Repeated disasters generate hopelessness and powerlessness

The ‘Paradise in Hell’ communitarianism pertains to events that are relatively rare anomalies in an otherwise confident and successful society. If extreme events occur with regularity – especially if they occur too regularly for communities and economies to recover fully- they could generate a sense of despair and helplessness.

I suspect that the most likely response to regular extreme events would be for people to move or to bunker down into inwards looking family and social groups. This in turn would work against the outward looking confidence required to take action on climate change. People may, under these conditions, accept the reality of climate change but if they do so they will have to accept that actions to mitigate emissions, even across the entire world, will not prevent further more extreme and severe events.
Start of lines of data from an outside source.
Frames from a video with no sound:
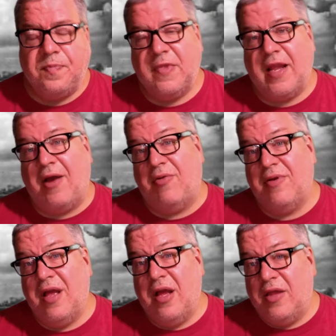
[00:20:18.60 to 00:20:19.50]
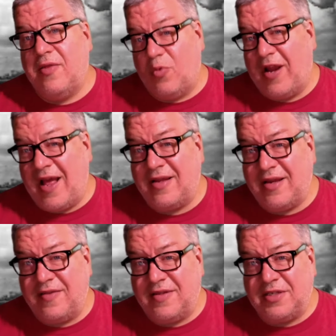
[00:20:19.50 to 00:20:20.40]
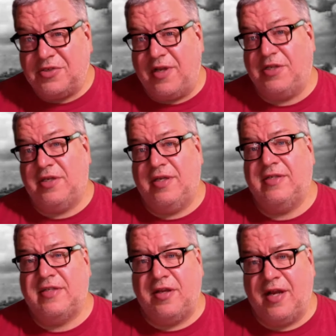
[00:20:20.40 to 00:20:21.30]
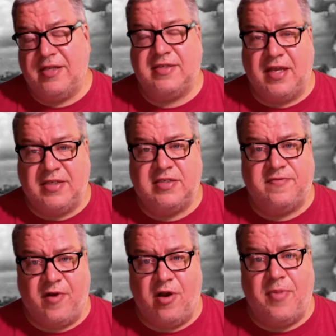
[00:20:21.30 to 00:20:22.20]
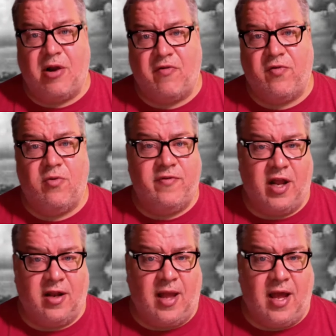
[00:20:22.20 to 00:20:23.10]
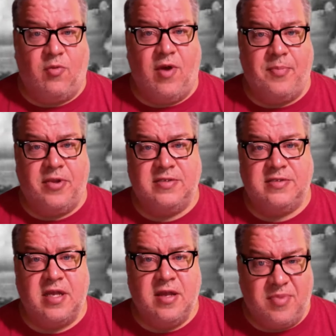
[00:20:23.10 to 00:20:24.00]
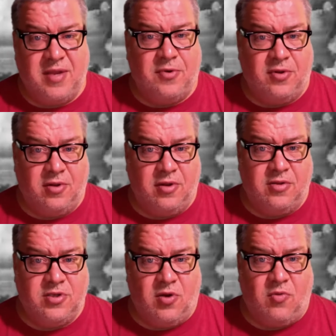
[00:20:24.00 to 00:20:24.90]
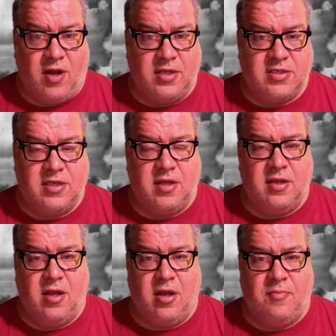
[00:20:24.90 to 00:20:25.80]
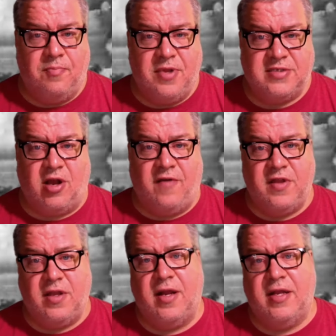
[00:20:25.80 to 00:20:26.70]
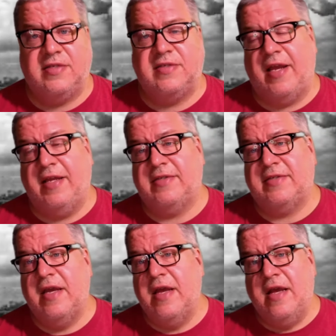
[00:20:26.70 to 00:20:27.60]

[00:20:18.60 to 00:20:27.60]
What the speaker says: Now, the reality of the situation is the United States is very powerful. We've got a lot of weapons. People don't want to piss off the United States.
Different kinds of extreme climate may have different impacts on public attitudes

It is important to differentiate between different kinds of climate event and suggest that they may have different outcomes in public attitudes. Droughts and heatwaves are extended conditions that encourage the perception that there is a long term change underway (a change in the ‘normal’). What is more, although they generate solidarity in suffering there is far less of the ‘pull together’ cohesion that occurs in major disaster events. We could reasonably infer that they may be more likely to generate an increase in concern about climate change.

Conclusion
The relationship between climate disasters and perceptions of climate change is complex as it is mediated by socially constructed narratives.

This means that campaigners and communicators should be very wary of charging into areas affected by extreme weather events and assuming that they have fertile ground for increased activism around change. The very opposite may be true, especially if they are perceived as outsiders who are breaking into the community (which may never have been stronger or more united) and exploiting its suffering. It would be hard to imagine anything more counterproductive than an environmental activist organisation dropping a banner in the midst of a conservative community after a major disaster.
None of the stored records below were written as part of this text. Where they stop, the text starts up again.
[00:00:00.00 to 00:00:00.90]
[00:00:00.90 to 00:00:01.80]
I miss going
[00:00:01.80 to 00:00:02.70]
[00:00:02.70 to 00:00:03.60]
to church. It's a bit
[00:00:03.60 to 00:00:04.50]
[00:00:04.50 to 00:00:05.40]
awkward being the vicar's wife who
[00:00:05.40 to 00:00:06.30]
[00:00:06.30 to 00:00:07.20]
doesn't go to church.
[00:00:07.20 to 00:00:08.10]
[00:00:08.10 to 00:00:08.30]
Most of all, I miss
The critical condition for affecting longer term attitudes is the extent to which events are translated into a socially held narrative that speaks to people’s sense of their own identity. And this requires a steady long term approach – waiting until the dust has settled and working with trusted local communicators who can make a case that the single event fits into a narrative pattern of longer term change.
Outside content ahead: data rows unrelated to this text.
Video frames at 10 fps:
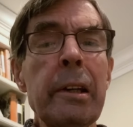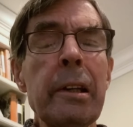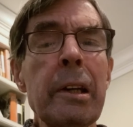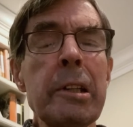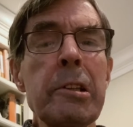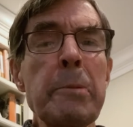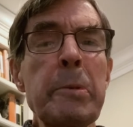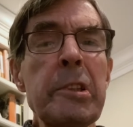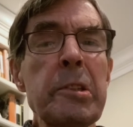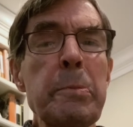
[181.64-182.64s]
had not
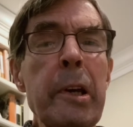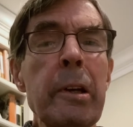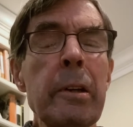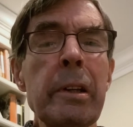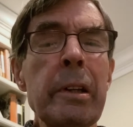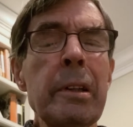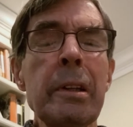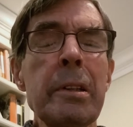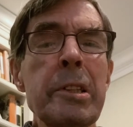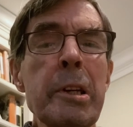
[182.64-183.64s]
been spared
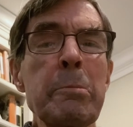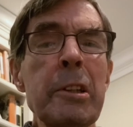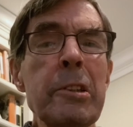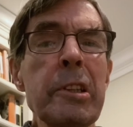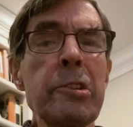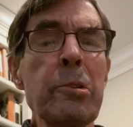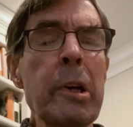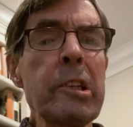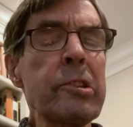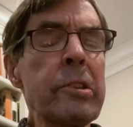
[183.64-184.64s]
in similar
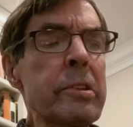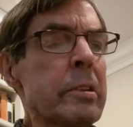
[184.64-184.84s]
situations.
JC comment:  The scientific support for linking Sandy to AGW is weak to missing, at best.  On the issue of linking Hurricane Sandy to AGW, pbs.org has an interesting article titled Hurricanes and Climate Change.  It is fairly well-balanced for an article on this topic.  As a reminder, here is my own essay on the topic.

However, that does not stop scientists from pushing this link, presumably motivated by thinking that such a link will spur ‘action’ on climate change.  We can only hope that Marshall’s essay will have some influence on this strategy.  Not only does it apparently not work in terms of influencing ‘action’, but it can pervert science in the process.

The shifting baseline point is an interesting one.  This remark brings to mind the recent article in timesunion.com titled The storms of New York.  These include the great blizzard of March 1888, which motivated development of NYC’s underground transit system.    Torrential rains in March 1913 spurred engineering to regulate the flow of the Hudson River.   The 1938 hurricane motivated improved organization and coordination of federal emergency relief efforts.  NYC mayor Andrew Cuomo makes this statement:

“Anyone who says there is not a change in weather patterns is denying reality,” Gov. Andrew Cuomo said after Sandy. New York has had two “hundred year storms” in two years, he noted.

We really need a better way of communicating the statistics of rare events.  The frame of ‘hundred year storms’ makes sense only in a stationary climate, and climate is not stationary even in the absence of AGW.